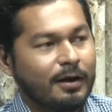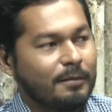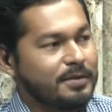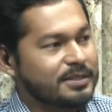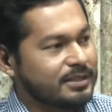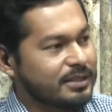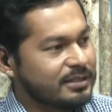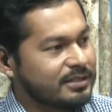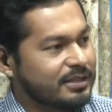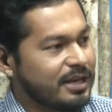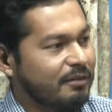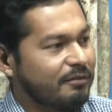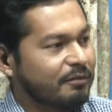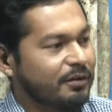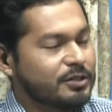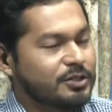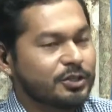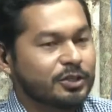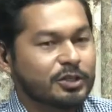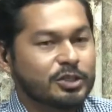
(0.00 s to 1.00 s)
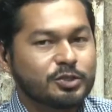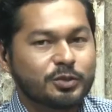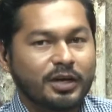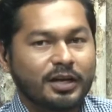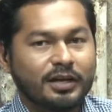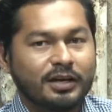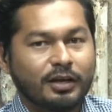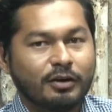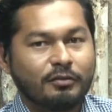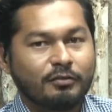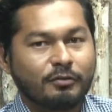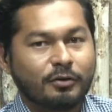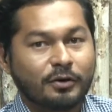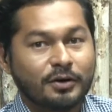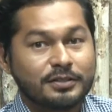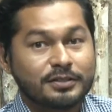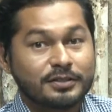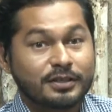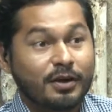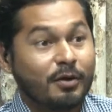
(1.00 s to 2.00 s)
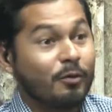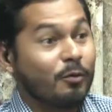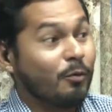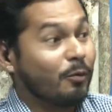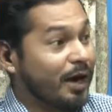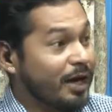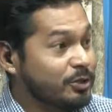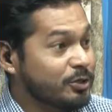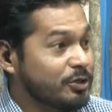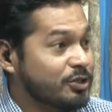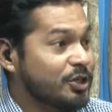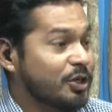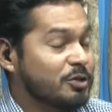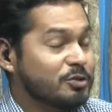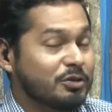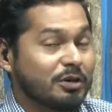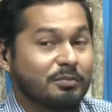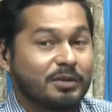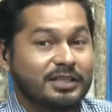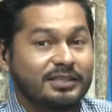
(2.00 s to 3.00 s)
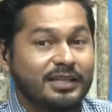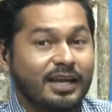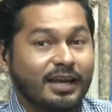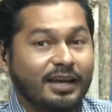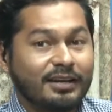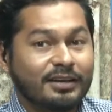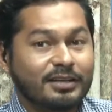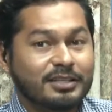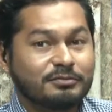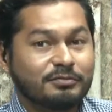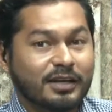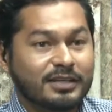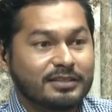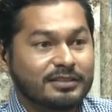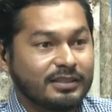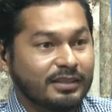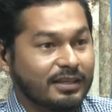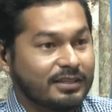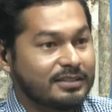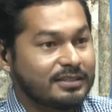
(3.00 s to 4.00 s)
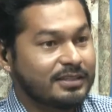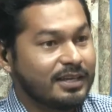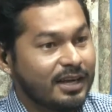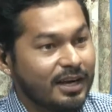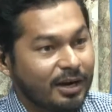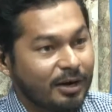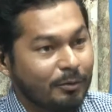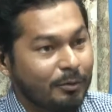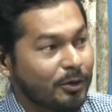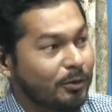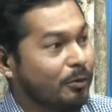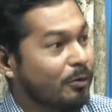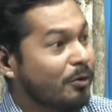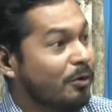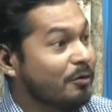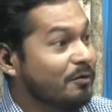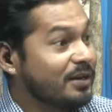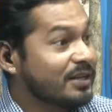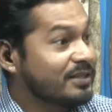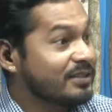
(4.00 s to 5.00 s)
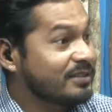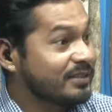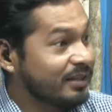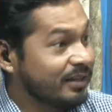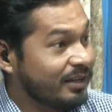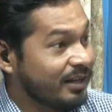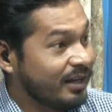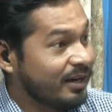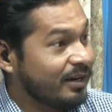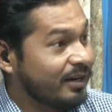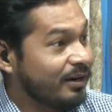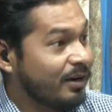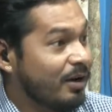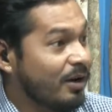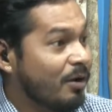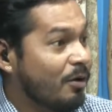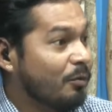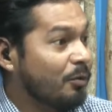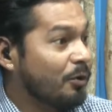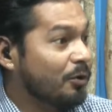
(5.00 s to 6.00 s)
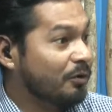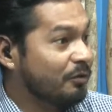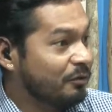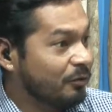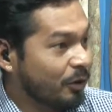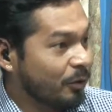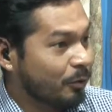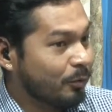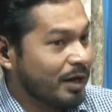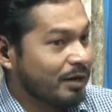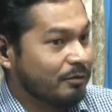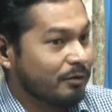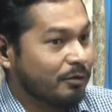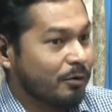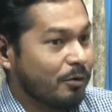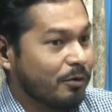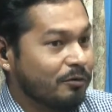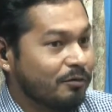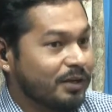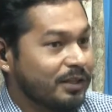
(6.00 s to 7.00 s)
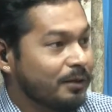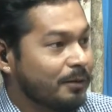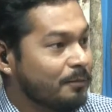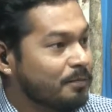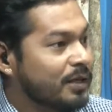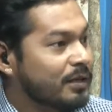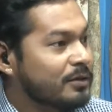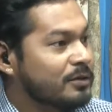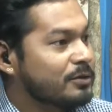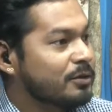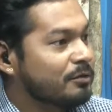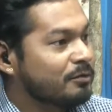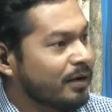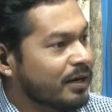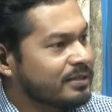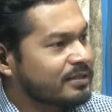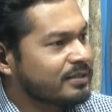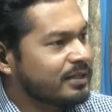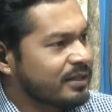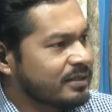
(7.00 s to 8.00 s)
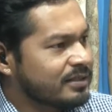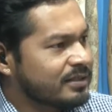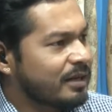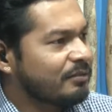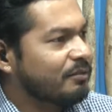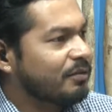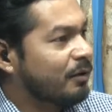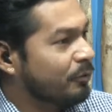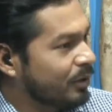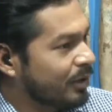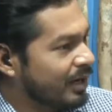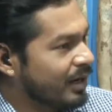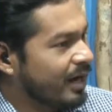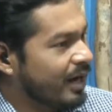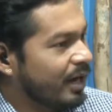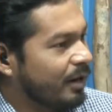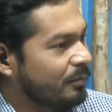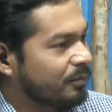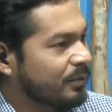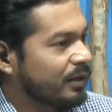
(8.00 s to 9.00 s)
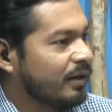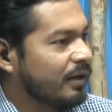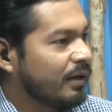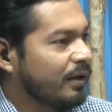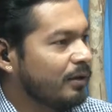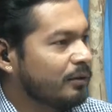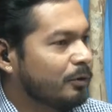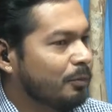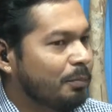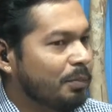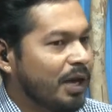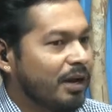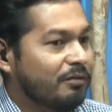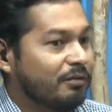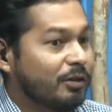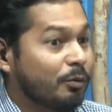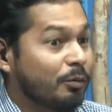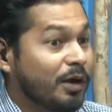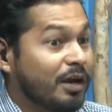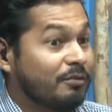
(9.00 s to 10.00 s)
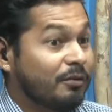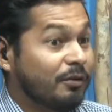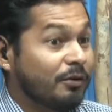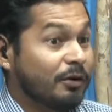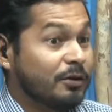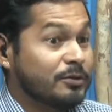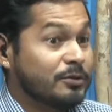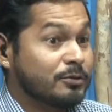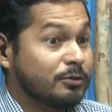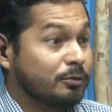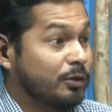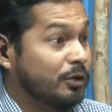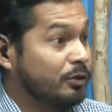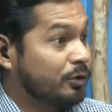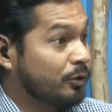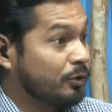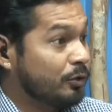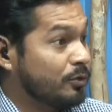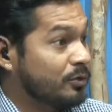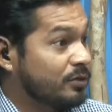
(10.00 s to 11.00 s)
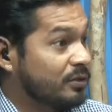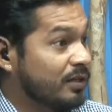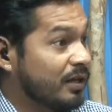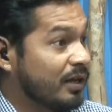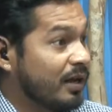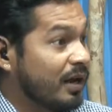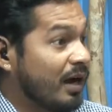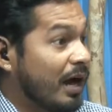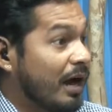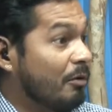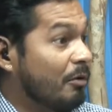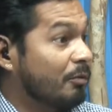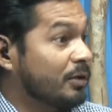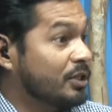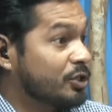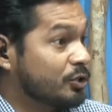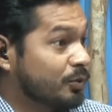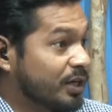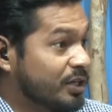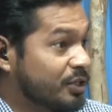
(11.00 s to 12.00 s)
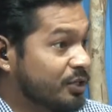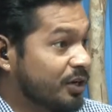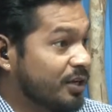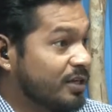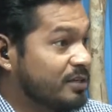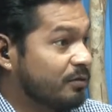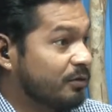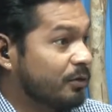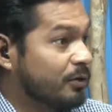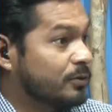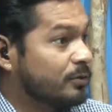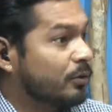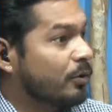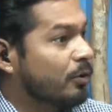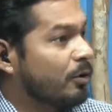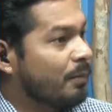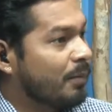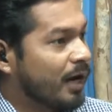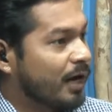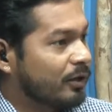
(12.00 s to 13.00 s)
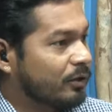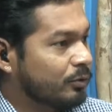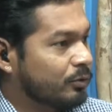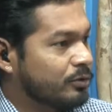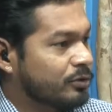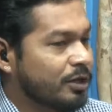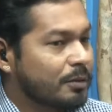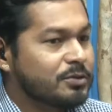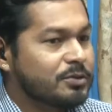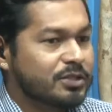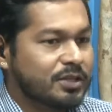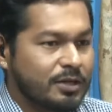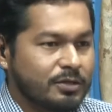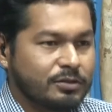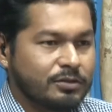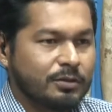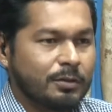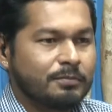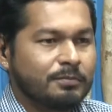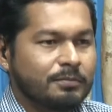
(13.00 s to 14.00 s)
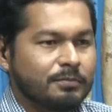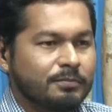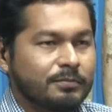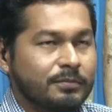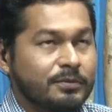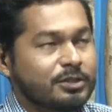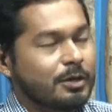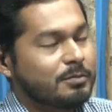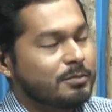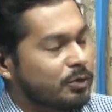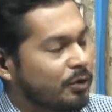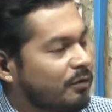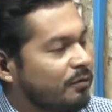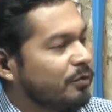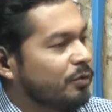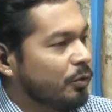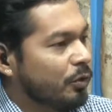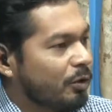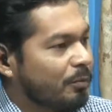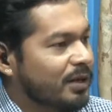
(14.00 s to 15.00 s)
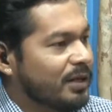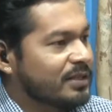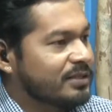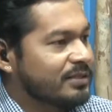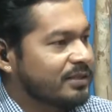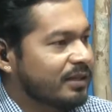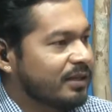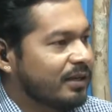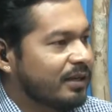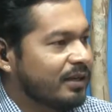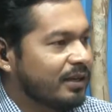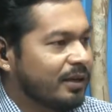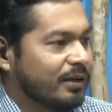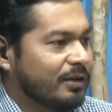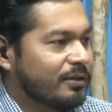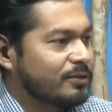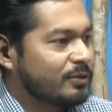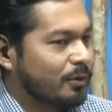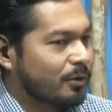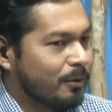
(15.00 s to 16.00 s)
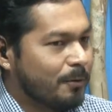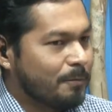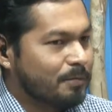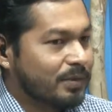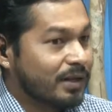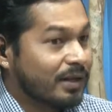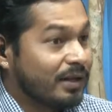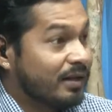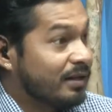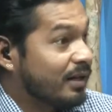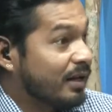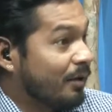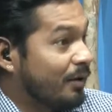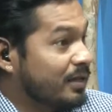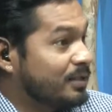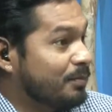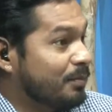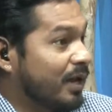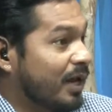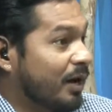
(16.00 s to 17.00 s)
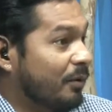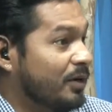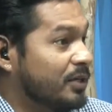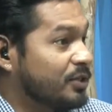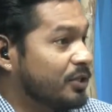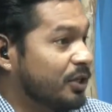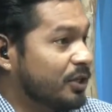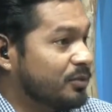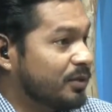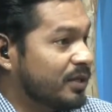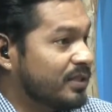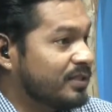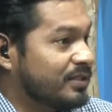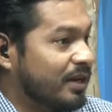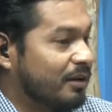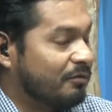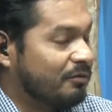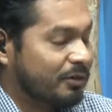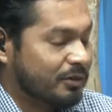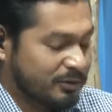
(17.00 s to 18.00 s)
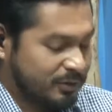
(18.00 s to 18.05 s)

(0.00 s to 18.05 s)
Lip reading: Is it safe for children? And of course, why should children be taking this vaccine? It's here. We know COVID is still here. We're in the fourth wave of COVID. So vaccines have really helped to pave the way for us to reduce our restrictions, for us to go back to some sort of normalcy. So now let's make our children safer.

════════════════

# Exercise details:
Find the line with "(13.00 s to 14.00 s)" in the data above, and from there retype each line exactly through the line with "(0.00 s to 18.05 s)", skipping the pictures along the way.

# Response box:
(13.00 s to 14.00 s)
(14.00 s to 15.00 s)
(15.00 s to 16.00 s)
(16.00 s to 17.00 s)
(17.00 s to 18.00 s)
(18.00 s to 18.05 s)

(0.00 s to 18.05 s)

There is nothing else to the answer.